* Directions for this task *
Your task is to return the listing below word for word, without any of its images.

* Given information *

____________

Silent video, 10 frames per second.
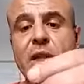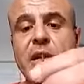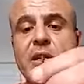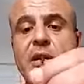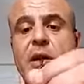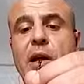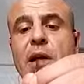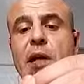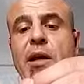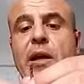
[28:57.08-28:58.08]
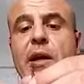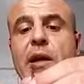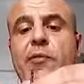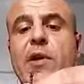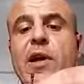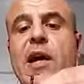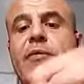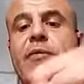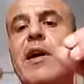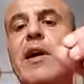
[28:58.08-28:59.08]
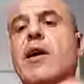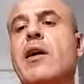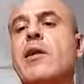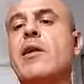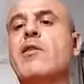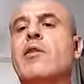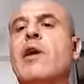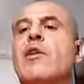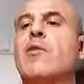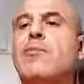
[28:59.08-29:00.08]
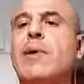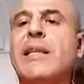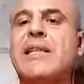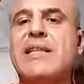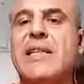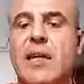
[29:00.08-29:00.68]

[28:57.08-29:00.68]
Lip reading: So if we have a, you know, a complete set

____________

* Task output *
Silent video, 10 frames per second.
[28:57.08-28:58.08]
[28:58.08-28:59.08]
[28:59.08-29:00.08]
[29:00.08-29:00.68]

[28:57.08-29:00.68]
Lip reading: So if we have a, you know, a complete set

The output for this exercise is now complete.